*** Working data ***

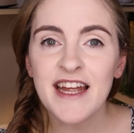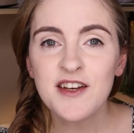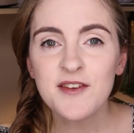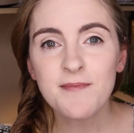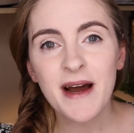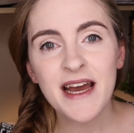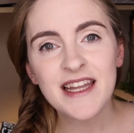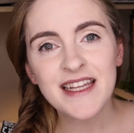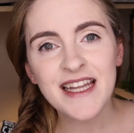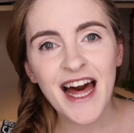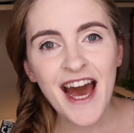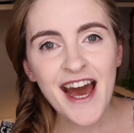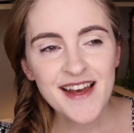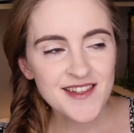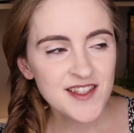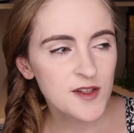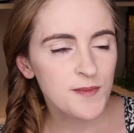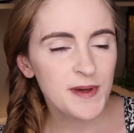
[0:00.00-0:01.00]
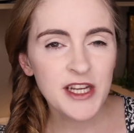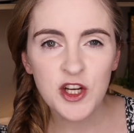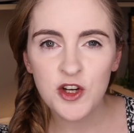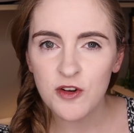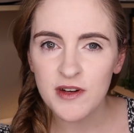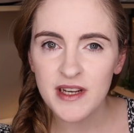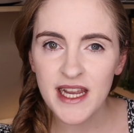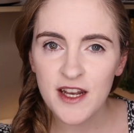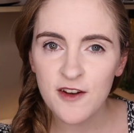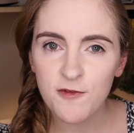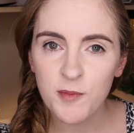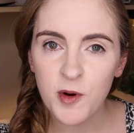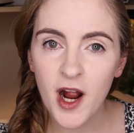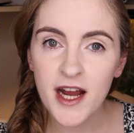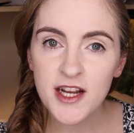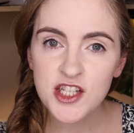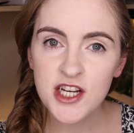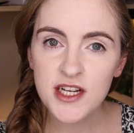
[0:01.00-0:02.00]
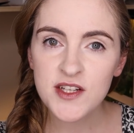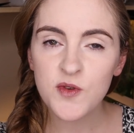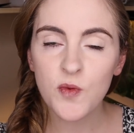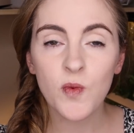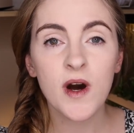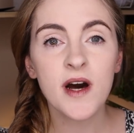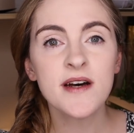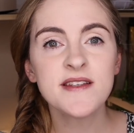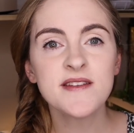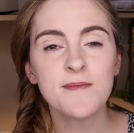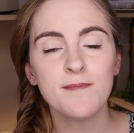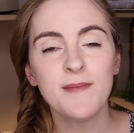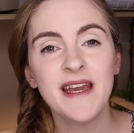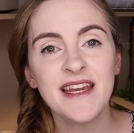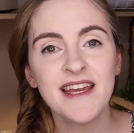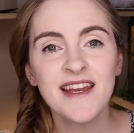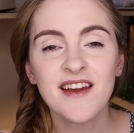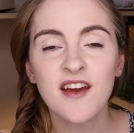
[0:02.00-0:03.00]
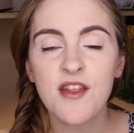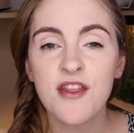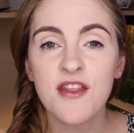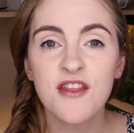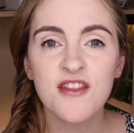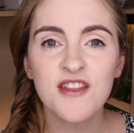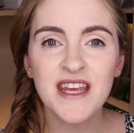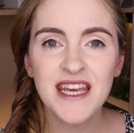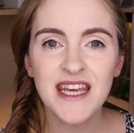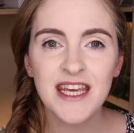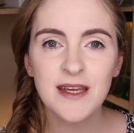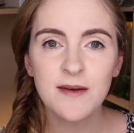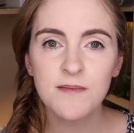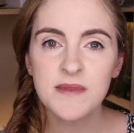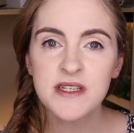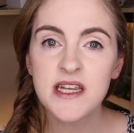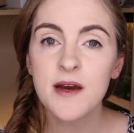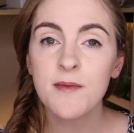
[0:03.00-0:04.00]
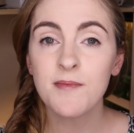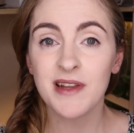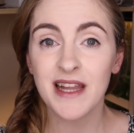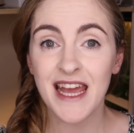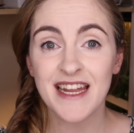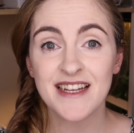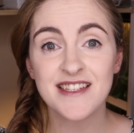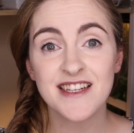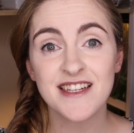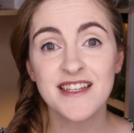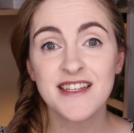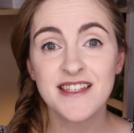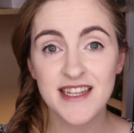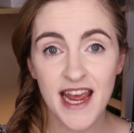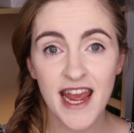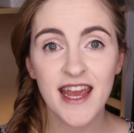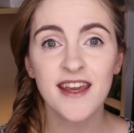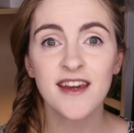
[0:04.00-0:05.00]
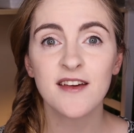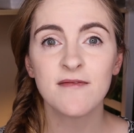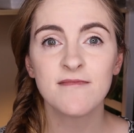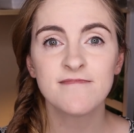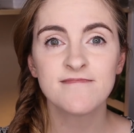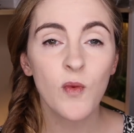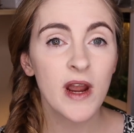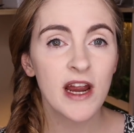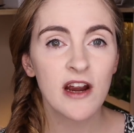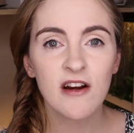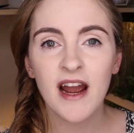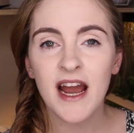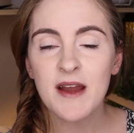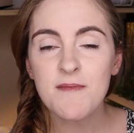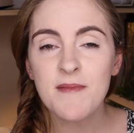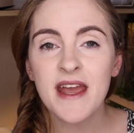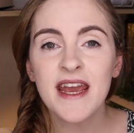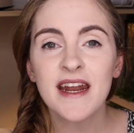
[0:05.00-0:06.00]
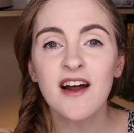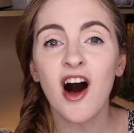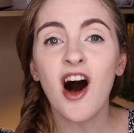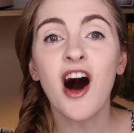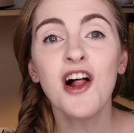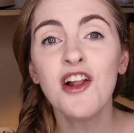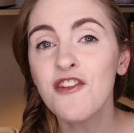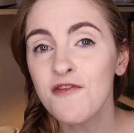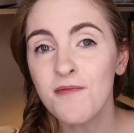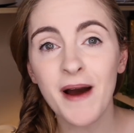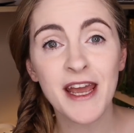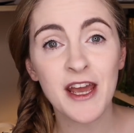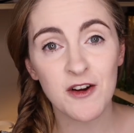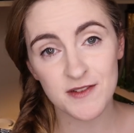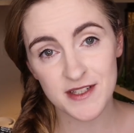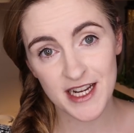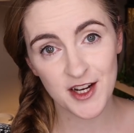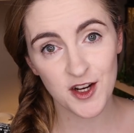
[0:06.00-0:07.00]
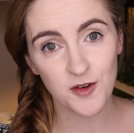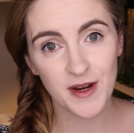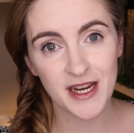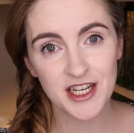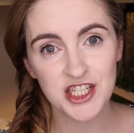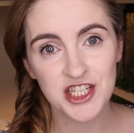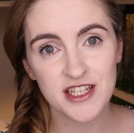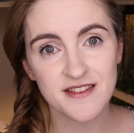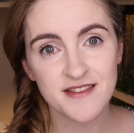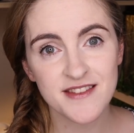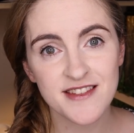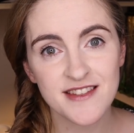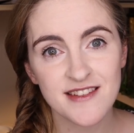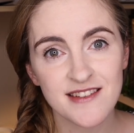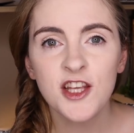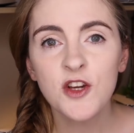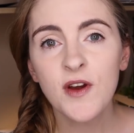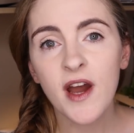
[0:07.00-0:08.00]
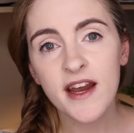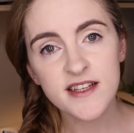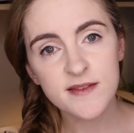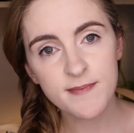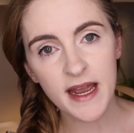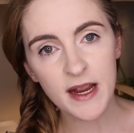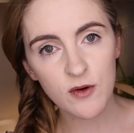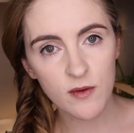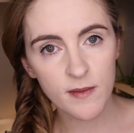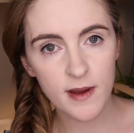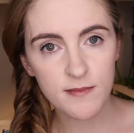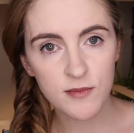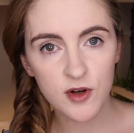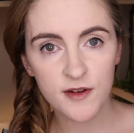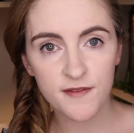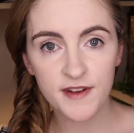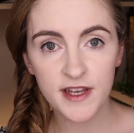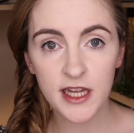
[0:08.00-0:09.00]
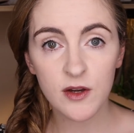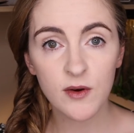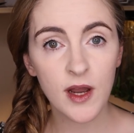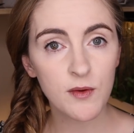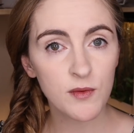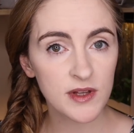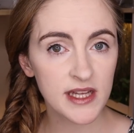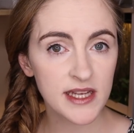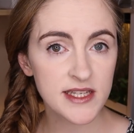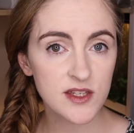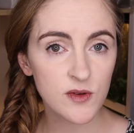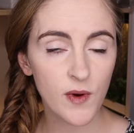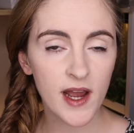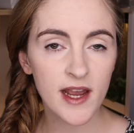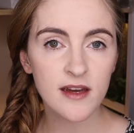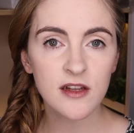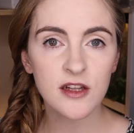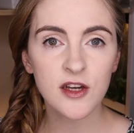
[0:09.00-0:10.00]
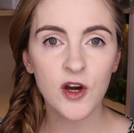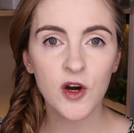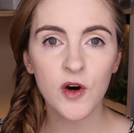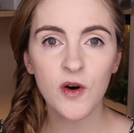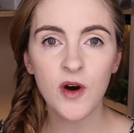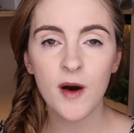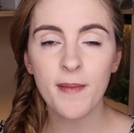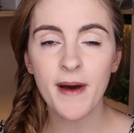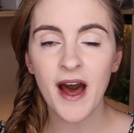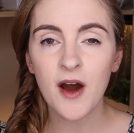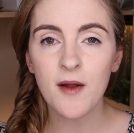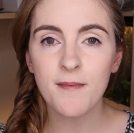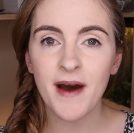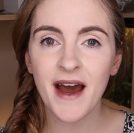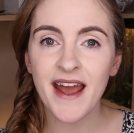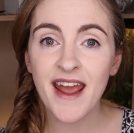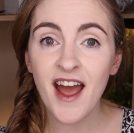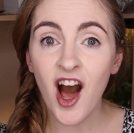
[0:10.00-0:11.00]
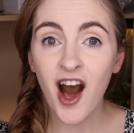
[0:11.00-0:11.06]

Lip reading: And my last big creative project was making a themed planted tank, where I made all of my own decorations. You guys might remember a video I released a while ago about my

*** End of Working data ***

Print, exactly and without pictures, the lines from the one holding "[0:04.00-0:05.00]" through the last line of the entries above, both included.

[0:04.00-0:05.00]
[0:05.00-0:06.00]
[0:06.00-0:07.00]
[0:07.00-0:08.00]
[0:08.00-0:09.00]
[0:09.00-0:10.00]
[0:10.00-0:11.00]
[0:11.00-0:11.06]

Lip reading: And my last big creative project was making a themed planted tank, where I made all of my own decorations. You guys might remember a video I released a while ago about my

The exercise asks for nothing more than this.